Les attaques de l'UDC contre l'aéroport, lancées pour la première fois par Hans Rutschmann, le troisième candidat UDC au Conseil d'Etat, ont fait au début de l'année l'effet d'une petite bombe. Elles touchent une corde sensible de la population, encore sous le choc de l'effondrement de Swissair.

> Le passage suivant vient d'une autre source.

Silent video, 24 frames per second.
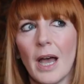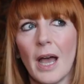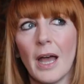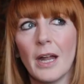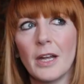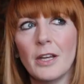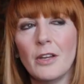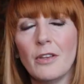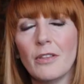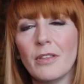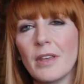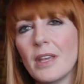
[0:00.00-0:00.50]

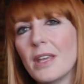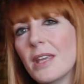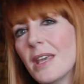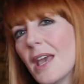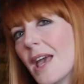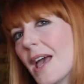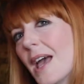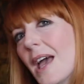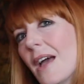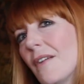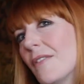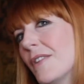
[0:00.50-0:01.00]
And you think,
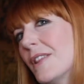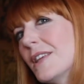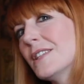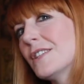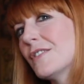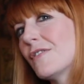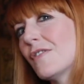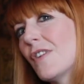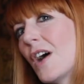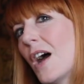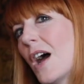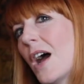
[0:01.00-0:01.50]
yeah,
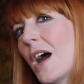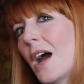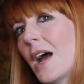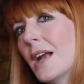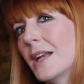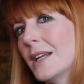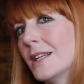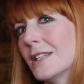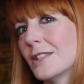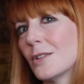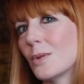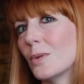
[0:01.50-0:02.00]
everything's
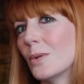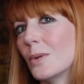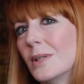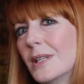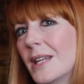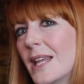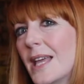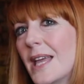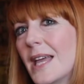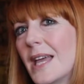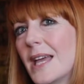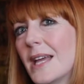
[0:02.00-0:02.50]
fine, it's all
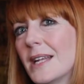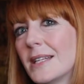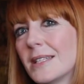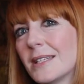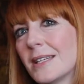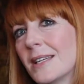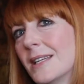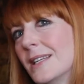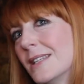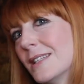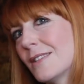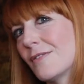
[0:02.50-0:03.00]

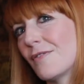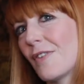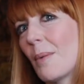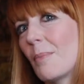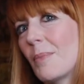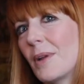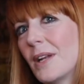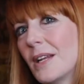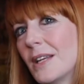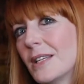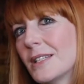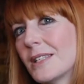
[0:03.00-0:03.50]
lit and it's
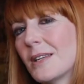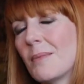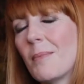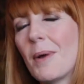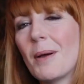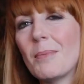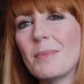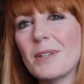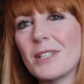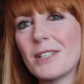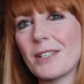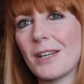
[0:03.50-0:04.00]
fabulous, it
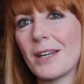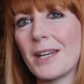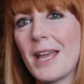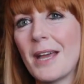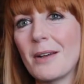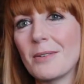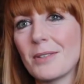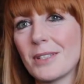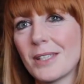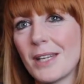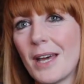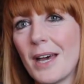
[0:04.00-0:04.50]
might be sunny
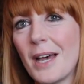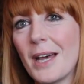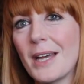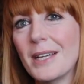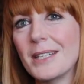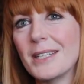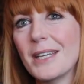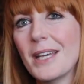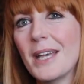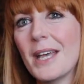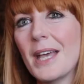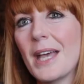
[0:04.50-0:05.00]

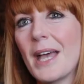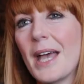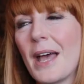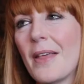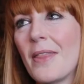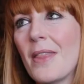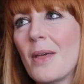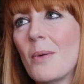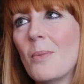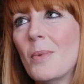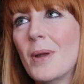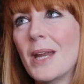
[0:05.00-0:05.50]
outside.
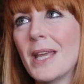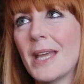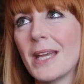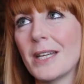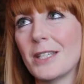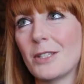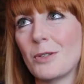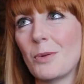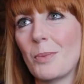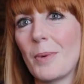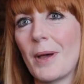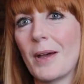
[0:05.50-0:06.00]
And then when it
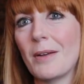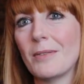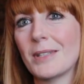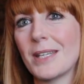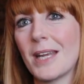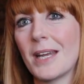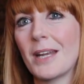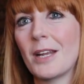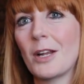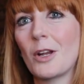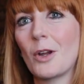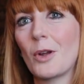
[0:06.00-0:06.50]
gets to about
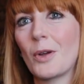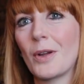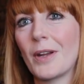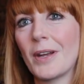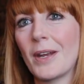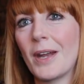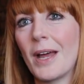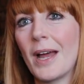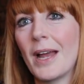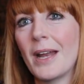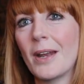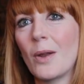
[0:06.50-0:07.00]
10 o'clock
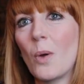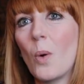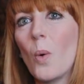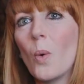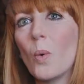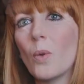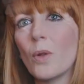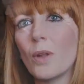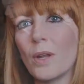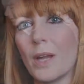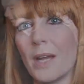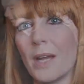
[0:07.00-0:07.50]
at night and all the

«Ce sont les mêmes qui soutenaient Swissair qui défendent aujourd'hui un mauvais concept de l'aéroport», remarquait Christoph Blocher dans une interview, début février, au Tages-Anzeiger. Les attaques visent aussi le conseiller d'Etat radical Ruedi Jeker, en charge du dossier. Mais la remise en question de la croissance de l'aéroport risque bien de revenir comme un boomerang contre l'UDC. Nombre de ses membres dans la région n'ont pas compris cette attaque tombée du ciel. «Réclamer un redimensionnement de l'aéroport à un moment où l'économie se trouve dans une situation si difficile, cela n'a vraiment pas de sens», déclare Thomas Koller, secrétaire du comité «Weltoffenes Zürich», qui s'engage pour le maintien du «hub» zurichois.

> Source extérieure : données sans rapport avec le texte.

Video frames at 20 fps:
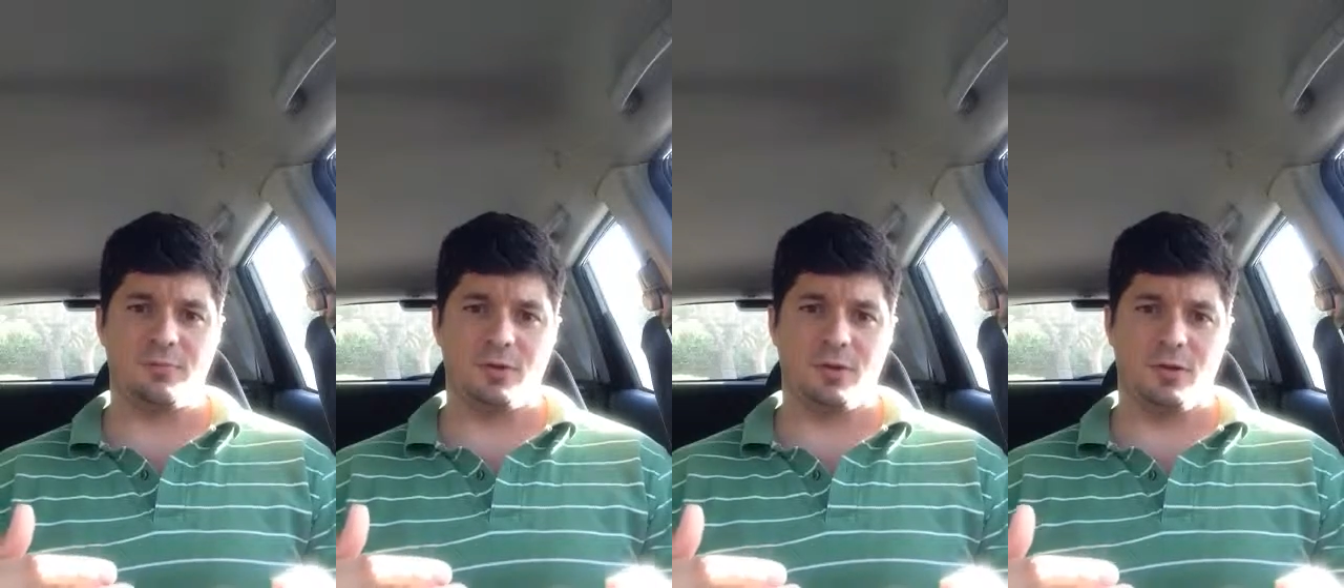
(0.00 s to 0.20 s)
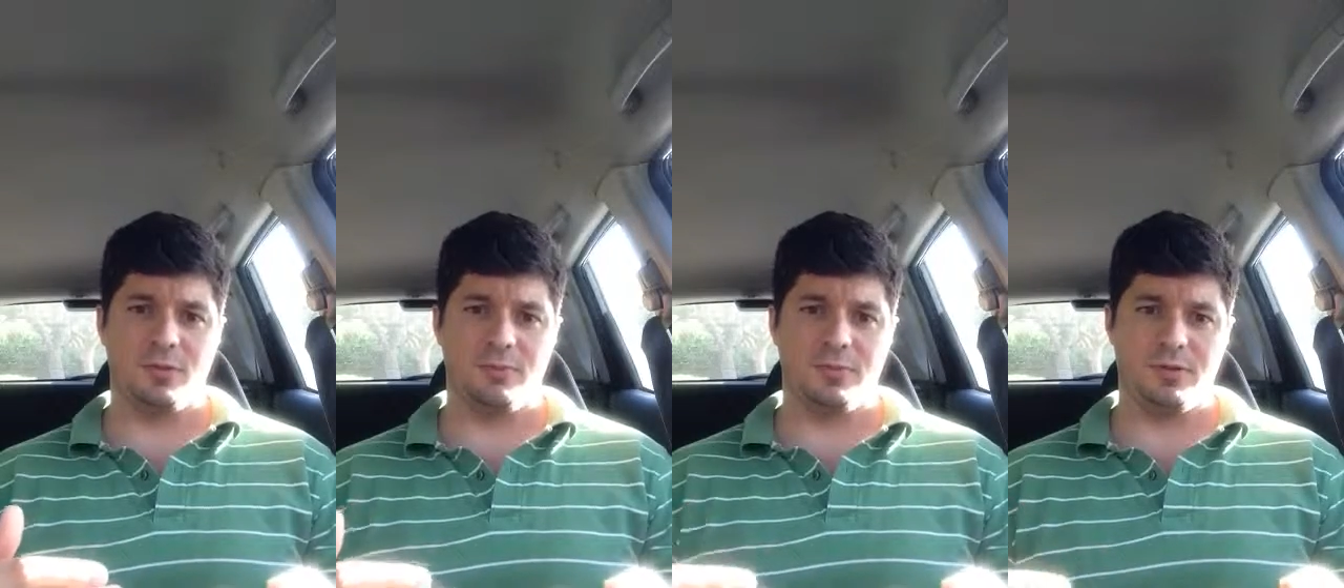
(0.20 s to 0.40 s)

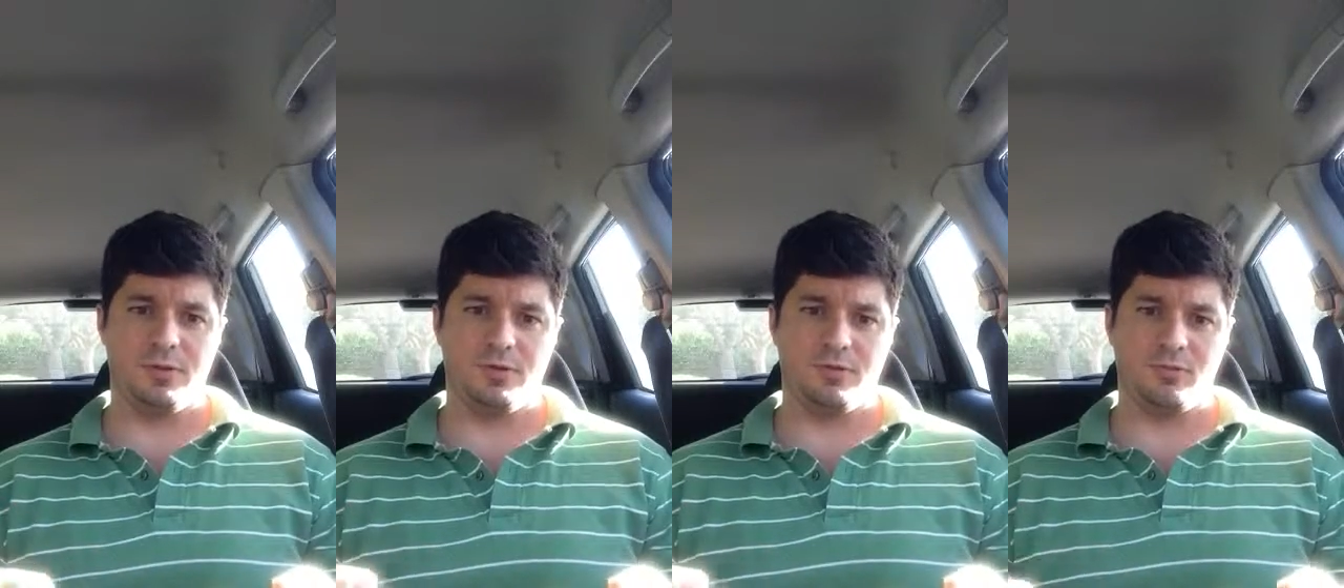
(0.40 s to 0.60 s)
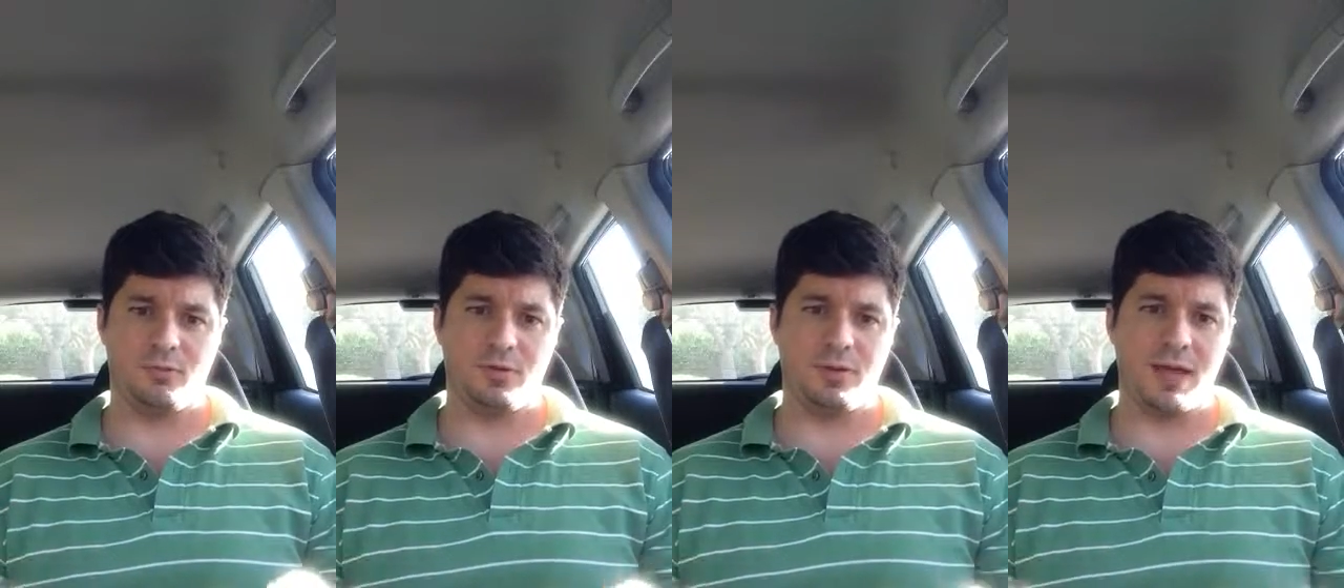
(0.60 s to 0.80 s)
part
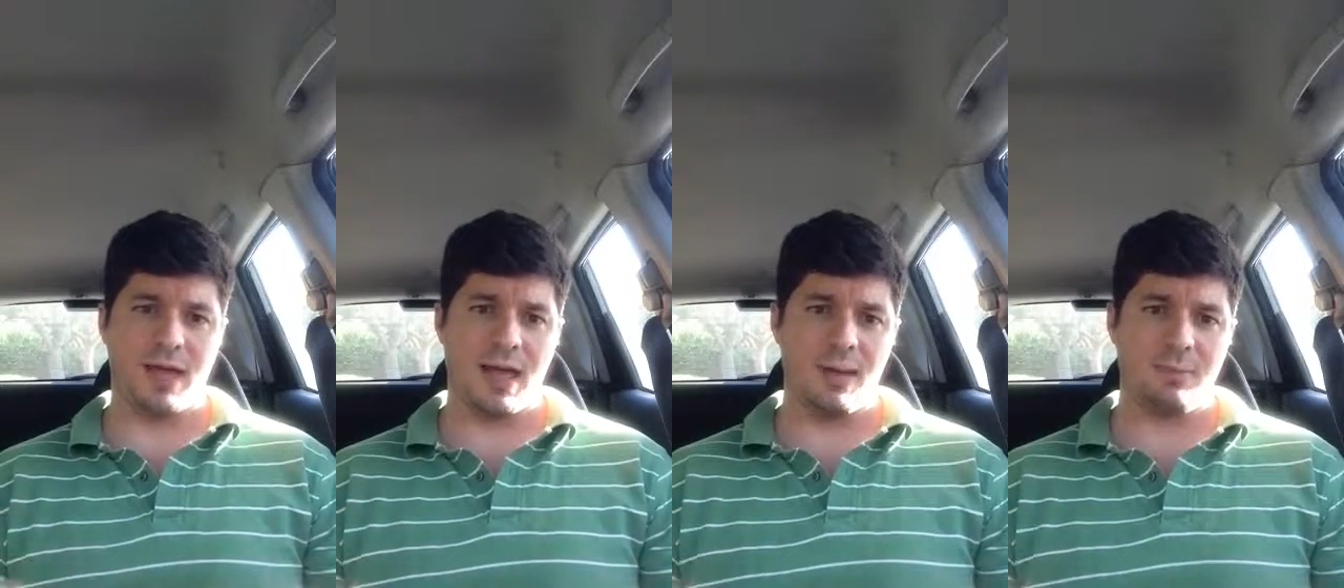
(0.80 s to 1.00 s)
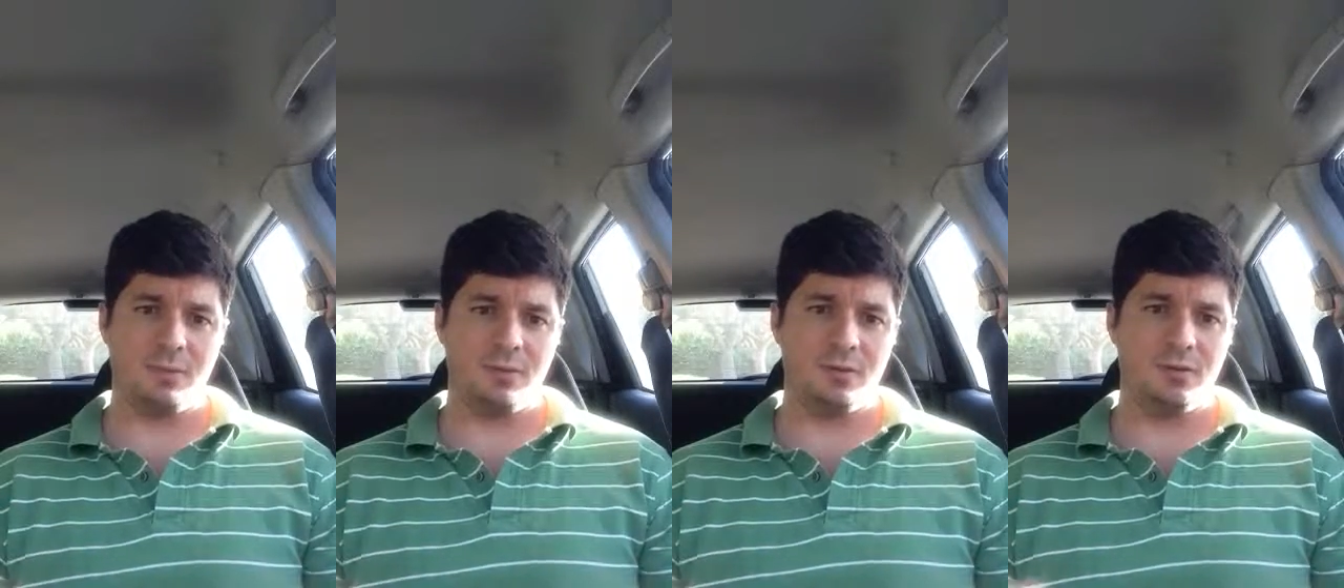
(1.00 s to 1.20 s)
because what
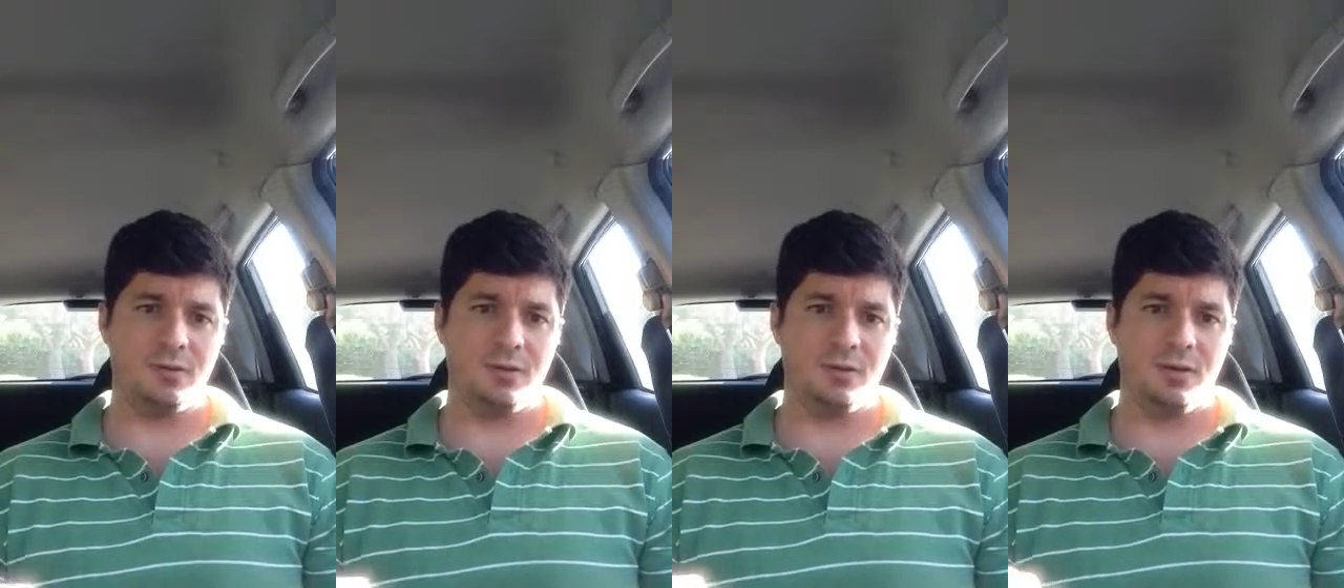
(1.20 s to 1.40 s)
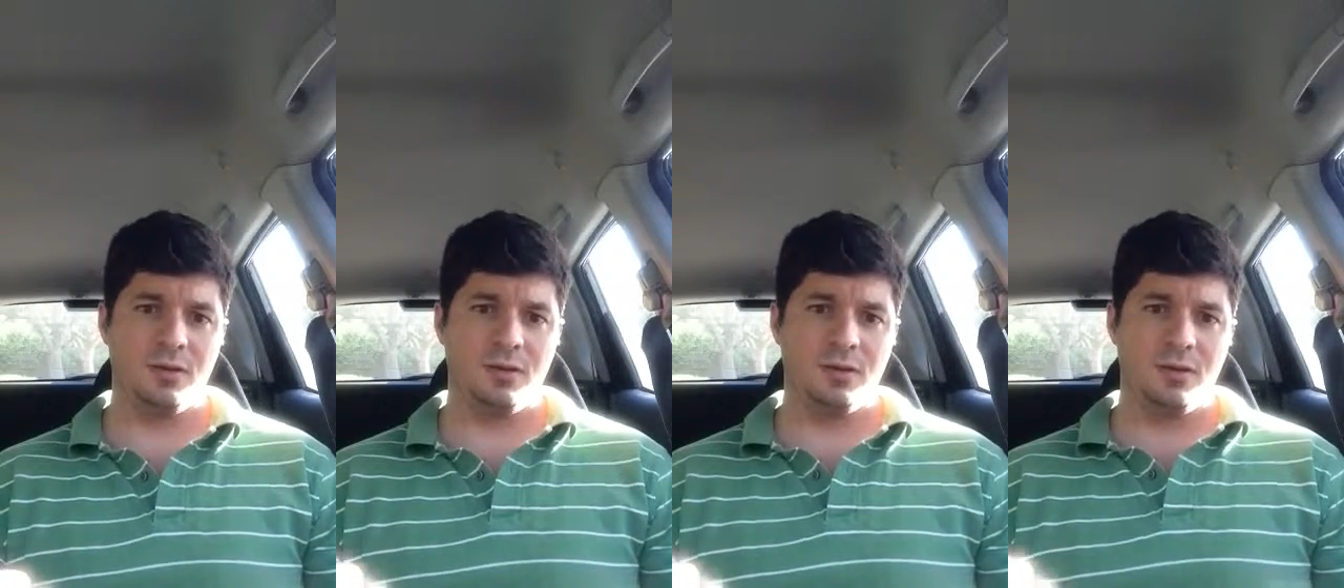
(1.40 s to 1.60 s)
happened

Et le plafonnement des vols réclamé dans un premier temps par Hans Rutschmann a encore plus irrité Thomas Koller, par ailleurs membre de l'UDC de Kloten: «C'est une mesure dirigiste par excellence, le contraire de ce que nous défendons pour l'économie.» Même si, depuis, Hans Rutschmann n'est plus si catégorique, le mal est fait. Sa popularité dans la région stagne. «L'UDC, avec sa position sur l'aéroport, s'est disqualifiée auprès de l'économie», dit Dominic Schaub, président du PS. Le dernier sondage de l'institut GfS montre également que, lorsqu'il s'agit d'encourager la croissance économique, les électeurs n'accordent leur confiance à l'UDC qu'en troisième position des partis gouvernementaux. «Seuls les médias disent que nous sommes contre l'économie: une entreprise doit être rentable, c'est aussi simple que ça. Et personne n'aime faire des exercices pour perdre sa graisse», réplique pour l'UDC Claudio Zanetti.